Ce rituel n’est pas nouveau : les Aztèques se rendaient déjà régulièrement sur les tombes des défunts pour y laisser des offrandes. Ils célébraient aussi les morts lors de deux fêtes : Miccaihuitontli pour les enfants et, vingt jours plus tard, Hueymiccalhuitl pour les adultes.

Mais l’héritage le plus flagrant qu’ils aient laissé, c’est sans doute l’omniprésence des têtes de morts et des squelettes « Dans la pensée préhispanique la mort n’était pas une fin mais une étape du cycle mort/renaissance », souligne Nathalie Ragot, enseignante à l’université Paris Diderot, dans un article sur La mort au Mexique1« L’art précolombien abonde en représentations de crânes, d’os croisés, de divinités toutes ou en partie décharnées. Ces motifs iconographiques illustrent le pouvoir de régénération et le pouvoir fécondant de la mort ».
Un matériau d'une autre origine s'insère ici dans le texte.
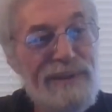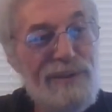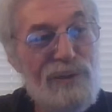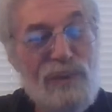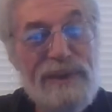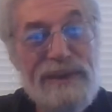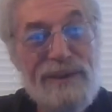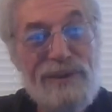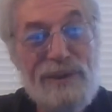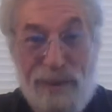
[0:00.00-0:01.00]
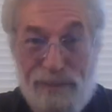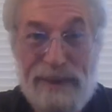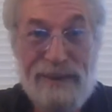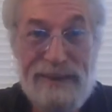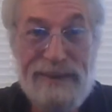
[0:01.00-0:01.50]
20 years ago,
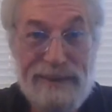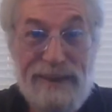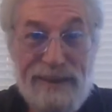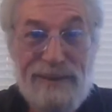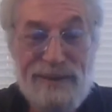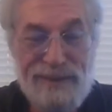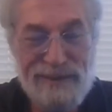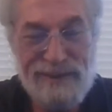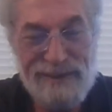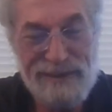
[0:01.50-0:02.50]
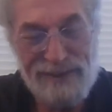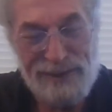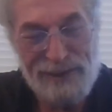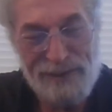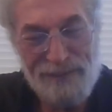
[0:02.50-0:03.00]
apparently it does.
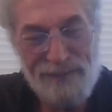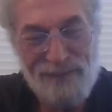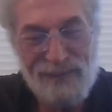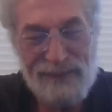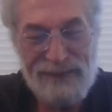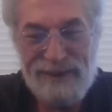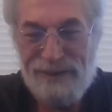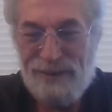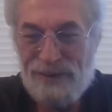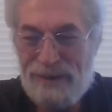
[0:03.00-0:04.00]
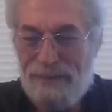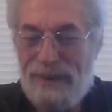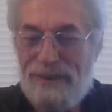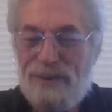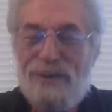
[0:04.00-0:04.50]
So, just
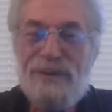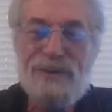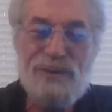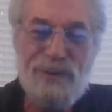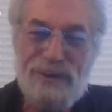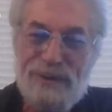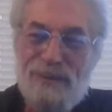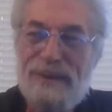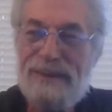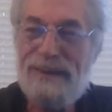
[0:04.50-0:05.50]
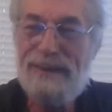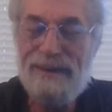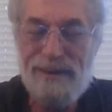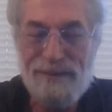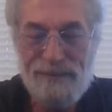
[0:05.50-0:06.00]
depends on the source and what they
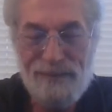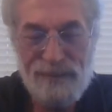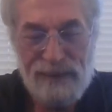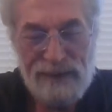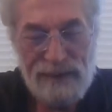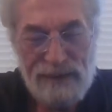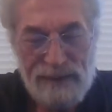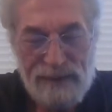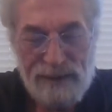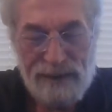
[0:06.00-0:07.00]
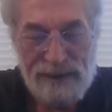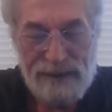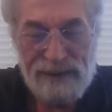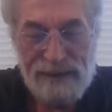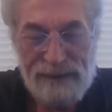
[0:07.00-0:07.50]
know. All right.
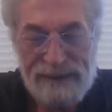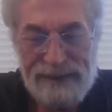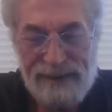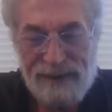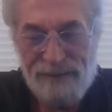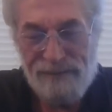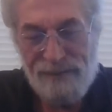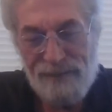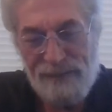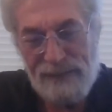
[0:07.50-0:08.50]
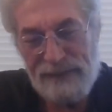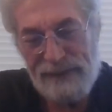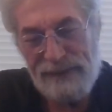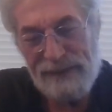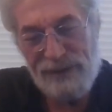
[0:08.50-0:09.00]
Now,
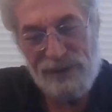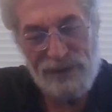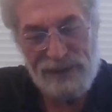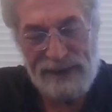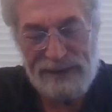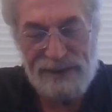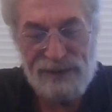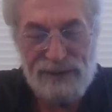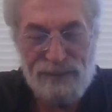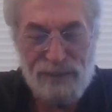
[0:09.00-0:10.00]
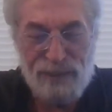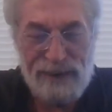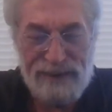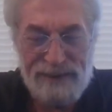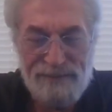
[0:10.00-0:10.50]
you shouldn't take this if you're
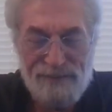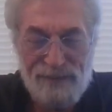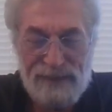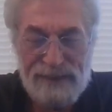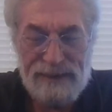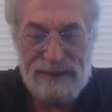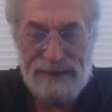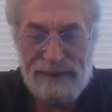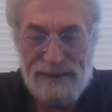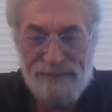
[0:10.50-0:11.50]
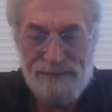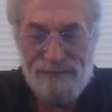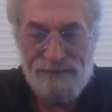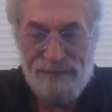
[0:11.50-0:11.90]
pregnant. Um,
Lors de la conquête espagnole, la foi catholique s’est imposée, apportant de nouveaux rituels aux cérémonies, comme le fait de dresser des autels avec du vin et du pain pour apaiser les âmes. Elle comportait aussi des éléments, comme les danses macabres où la mort frappait sans distinction sociale, qui ont été assimilés par les indigènes.

Naissance des calaveras et de Catrina

Cette imagerie a été reprise au tournant du XIXe siècle par deux célèbres caricaturistes, Manuel Manilla et José Guadalupe Posada, qui ont inventé les calaveras : il s’agit de ces têtes de morts humoristiques qui ressemblent étrangement à des humains. Ils ont ainsi croqué toute la société mexicaine sous forme de squelette : les religieux, les militaires, les bourgeois, les indigènes…

Le personnage de Catrina, squelette d’une dame de la haute société, vêtue de riches habits et portant généralement un chapeau, est ainsi vite devenu emblématique de la Fête des Morts.

Ce personnage en papier mâché coloré à été créé en 1912 par l’artiste mexicain José Guadalupe Posada. Il est devenu au cours du XXème siècle, un des symboles du jour des morts et même une icône de la culture mexicaine. Les Mexicains aiment se déguiser et incarner ce personnage symbolique le jour de la Fête des Morts.

Souhaitant représenter la mort à la haute société, le caricaturiste a choisit de peindre le buste d’un squelette de vieille dame, habillé élégamment et coiffée d’un chapeau ornée de plumes d’autruches. Le squelette porte à la base le nom de « Calavera Garbancera ». Il faudra attendre la peinture de Diego Rivera « Rêve d’un dimanche après-midi dans le parc Alameda » pour qu’elle soit nommée « Catrina ».

Une Fête des Morts perméable à d’autres cultures

Aujourd’hui, cette tradition n’est pas totalement imperméable à d’autres cultures : ainsi, il est de plus en plus courant de voir des enfants, déguisés en vampire ou en monstre, réclamant friandises ou pièces, puisque la Fête des morts tombe au même moment qu’Halloween.

Mais l’inverse est vrai également : la Fête des Morts s’invite dans le Sud des Etats-Unis où les immigrés mexicains, nombreux, conservent leurs traditions.